Our safety and stability are interdependent in a world of global conflict, and the human security approach to global governance has begun to draw attention to the myriad ways we are only as free as our weakest neighbors. Today's refugee may easily become tomorrow's terrorist, and failed states are vectors for all kinds of "global commons" problems--from epidemic diseases to drug trafficking. More broadly, the democratic peace theory of international relations shows that democratic states tend not to engage in conflict with other democracies, suggesting that mediating global conflicts and promoting the rule of law abroad diminishes threats to one's own state or region. In my own study, Costa Rica protected itself from a bad neighborhood by promoting peace, and benefited economically from being an island of stability.
Beyond security interdependence, global good citizenship also pays off in long-term prosperity and quality of life. As former Amnesty International director William Schultz shows in In Our Own Interest, more peaceful and democratic countries make better partners for all of us in trade, tourism, environmental cooperation, and health. Moreover, recent research on economic development shows that the existence of forced or indentured labor in a country is one of the leading determinants of poverty—and that conversely, protecting and empowering vulnerable populations may be the most effective means of poverty alleviation, with local and global benefits.

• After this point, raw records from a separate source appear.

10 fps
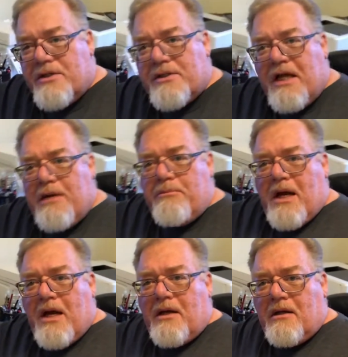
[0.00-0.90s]
just keep
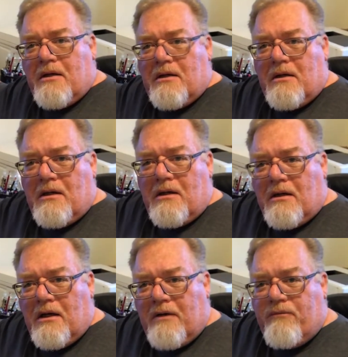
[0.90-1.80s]
my
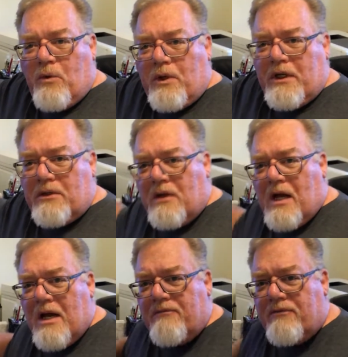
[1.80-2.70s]
4 gig
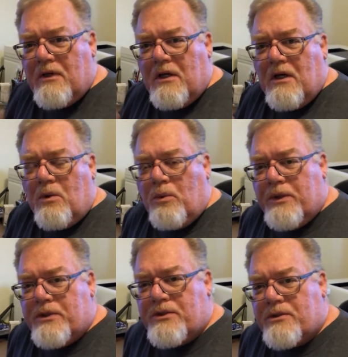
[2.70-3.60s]
drive,
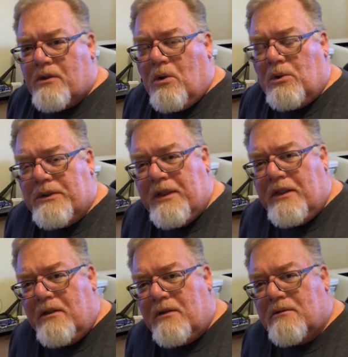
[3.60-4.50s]
which
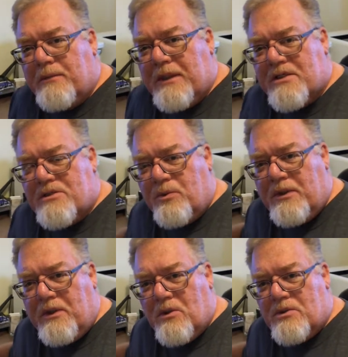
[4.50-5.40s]
only, because of
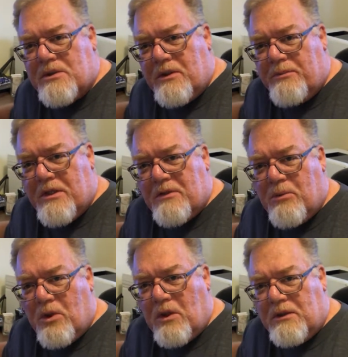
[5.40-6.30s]
Windows and the
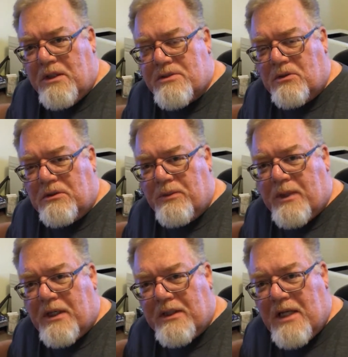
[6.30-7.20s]
motherboard on this, only
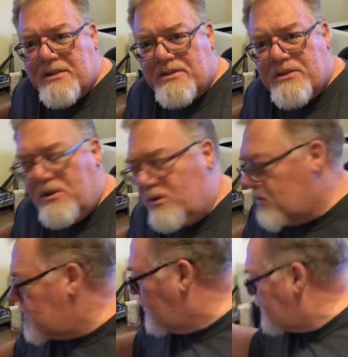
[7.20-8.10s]
recognizes
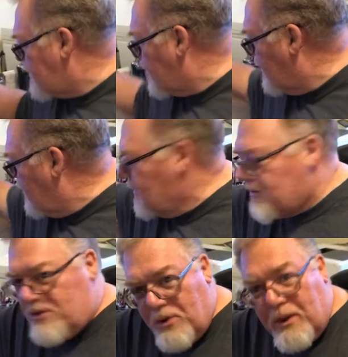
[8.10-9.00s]
2, so it's a 2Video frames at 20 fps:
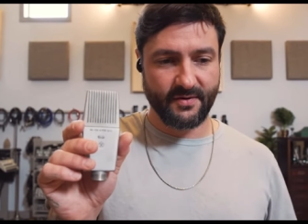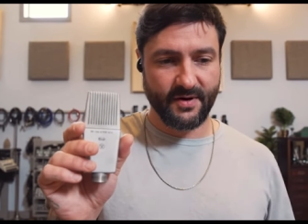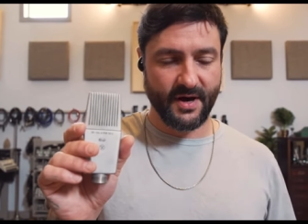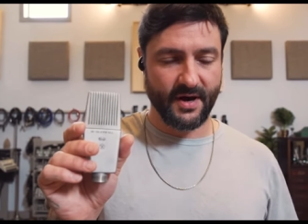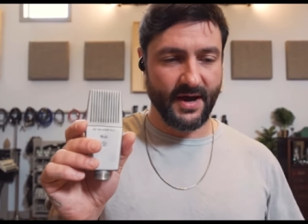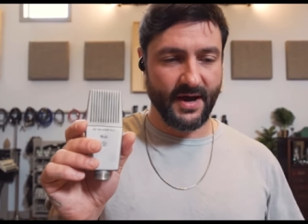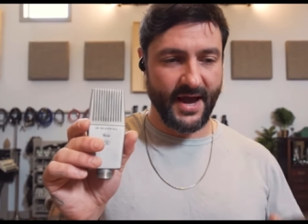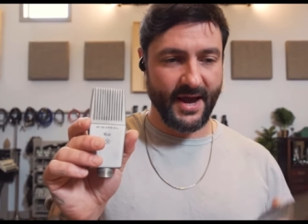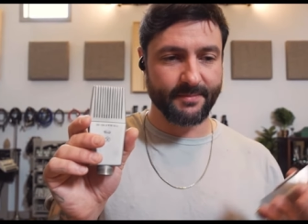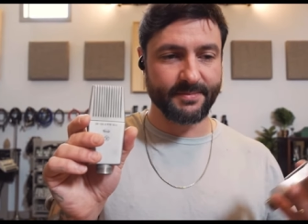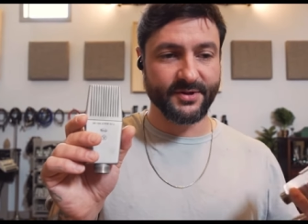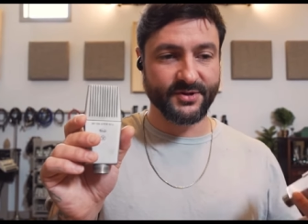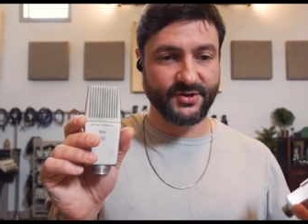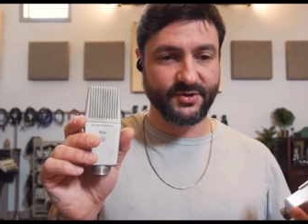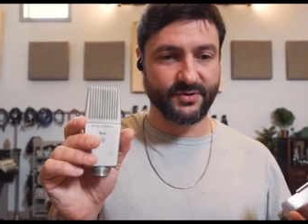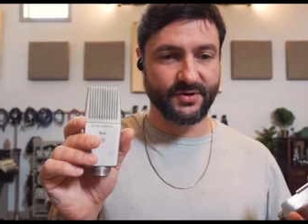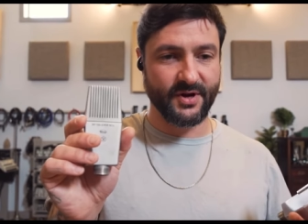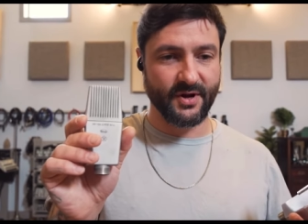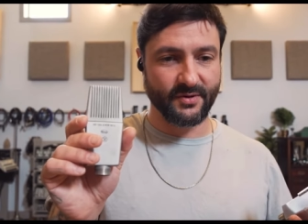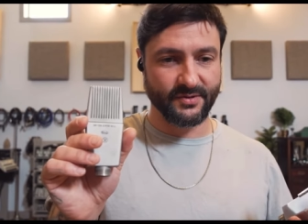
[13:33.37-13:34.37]
uh,
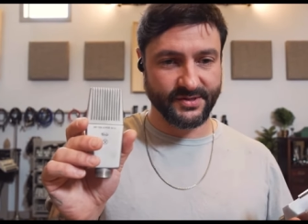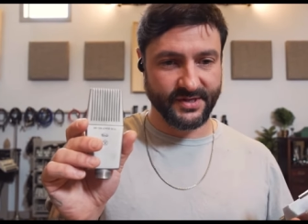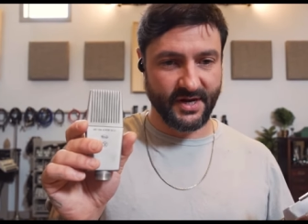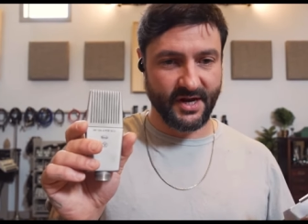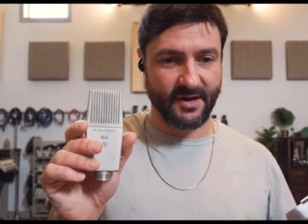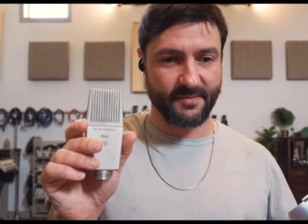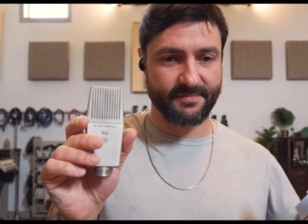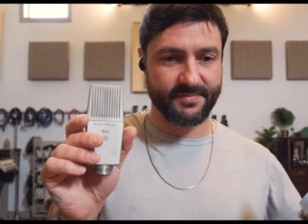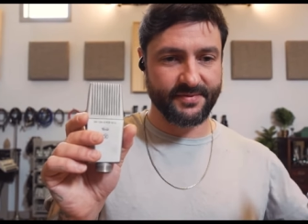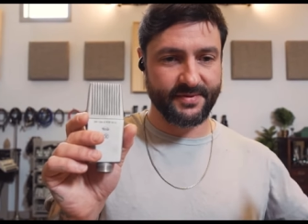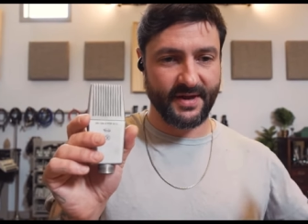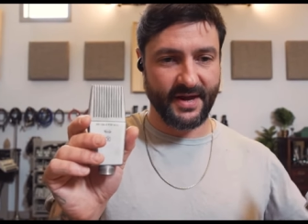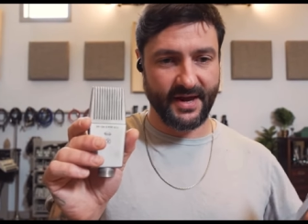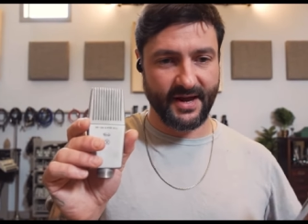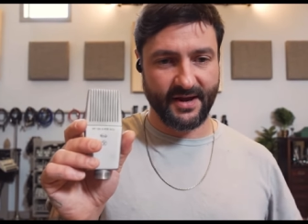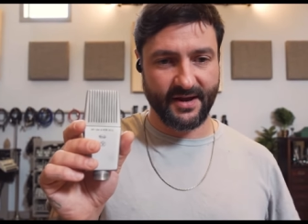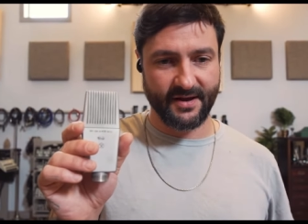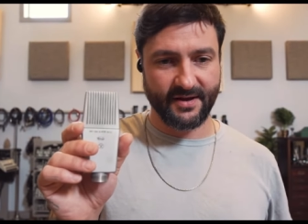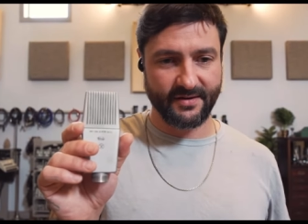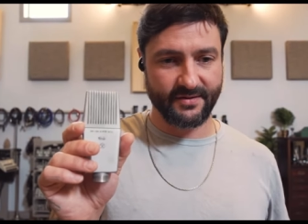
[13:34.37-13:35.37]
amplitude goes up, the,
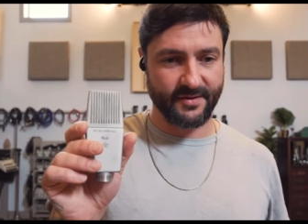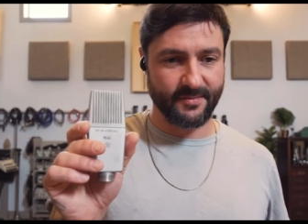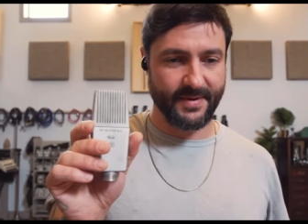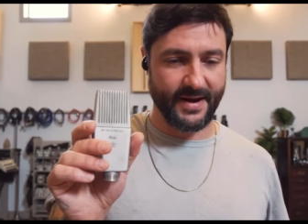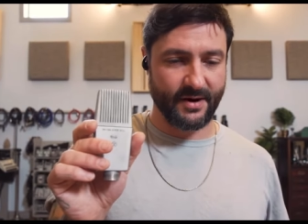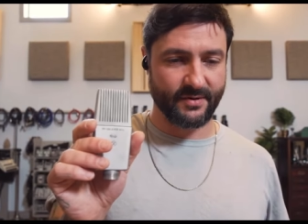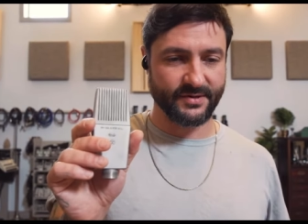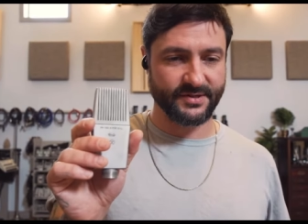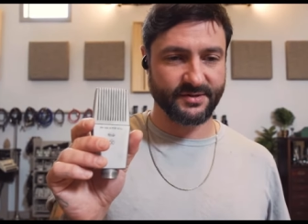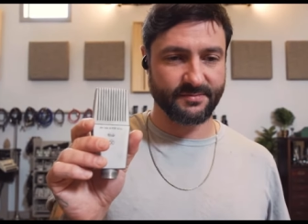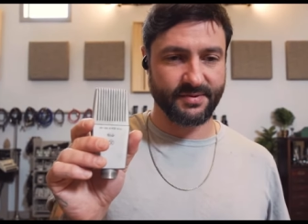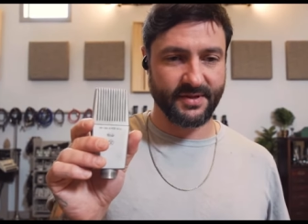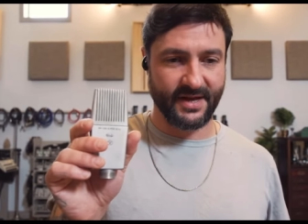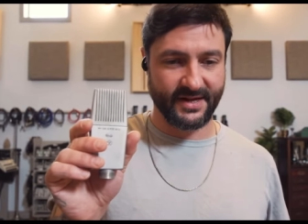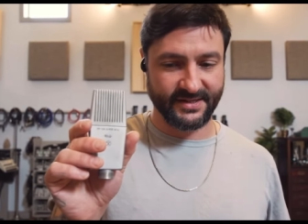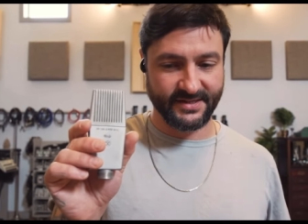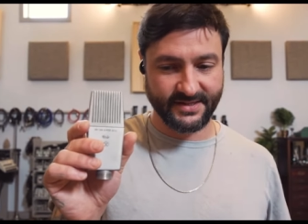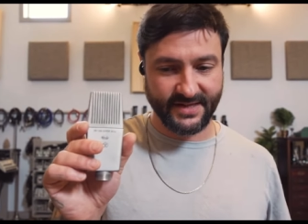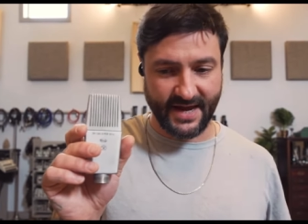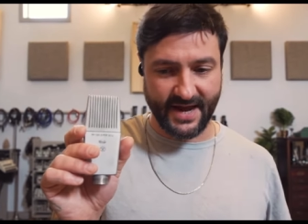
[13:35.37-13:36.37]
uh, the power
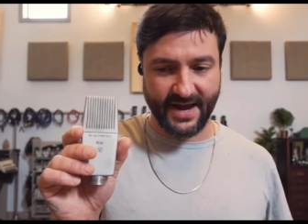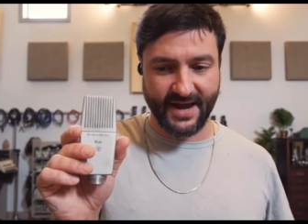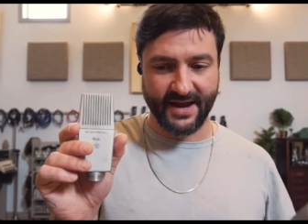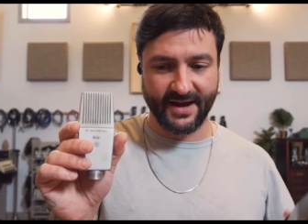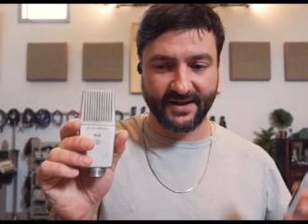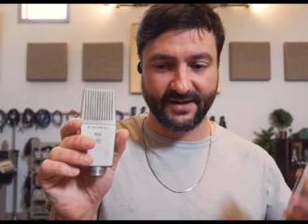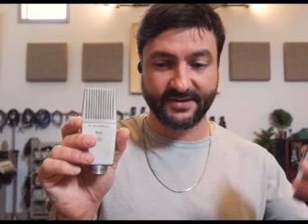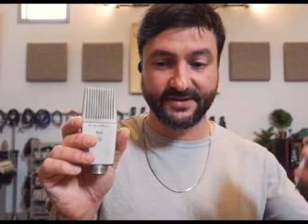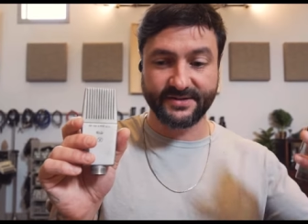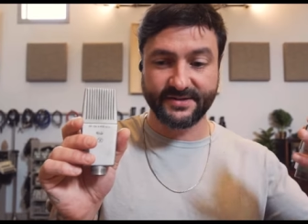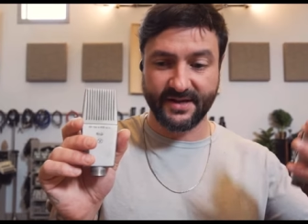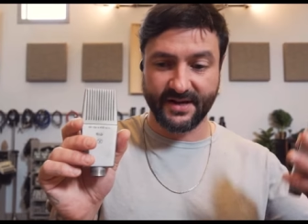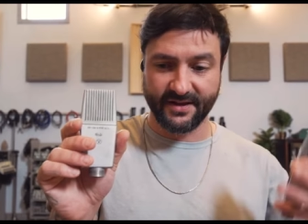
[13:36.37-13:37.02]
supply sags,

But perhaps the most important benefit from adopting a human rights-oriented foreign policy is the creation of moral, legal, and political interdependence that can deepen democracy at home. Humanitarian foreign policy turns a spotlight on the very inconsistencies and hypocrisies Porteous chronicles for his own aspiring promoter state—and in some cases, improves them. For example, Canada's strong record and legitimacy claims in peacekeeping allowed much stronger challenges and improvement of questionable practices that developed during its presence in Afghanistan than the unilateralist U.S. This is in part because humanitarian foreign policy springs from (and in turn strengthens) civil society, and helps to build transnational linkages empowering peoples relative to their governments.
Not all countries are poised to become global human rights promoters, but the global survey that begins my study shows that dozens more pass a minimum threshold of democracy, development, and security that permits a principled foreign policy. What makes the difference is vision and mobilization—leadership, cosmopolitan values, and an engaged civil society. We can all do better in the long run by being better global citizens, and greater awareness of the benefits of global goodness should inspire the citizens of all democracies to demand it.
ALISON BRYSK is Mellichamp Professor of Global Governance at the University of California, Santa Barbara. She is the author of The Politics of Human Rights in Argentina (1994), From Tribal Village to Global Village (2000), Human Rights and Private Wrongs (2005), and Global Good Samaritans: Human Rights as Foreign Policy (2009). Professor Brysk has been a visiting scholar in Argentina, Ecuador, France, Spain, Sweden, the Netherlands, South Africa, and Japan. In 2007, she held the Fulbright Distinguished Visiting Chair in Global Governance at Canada's Centre for International Governance Innovation.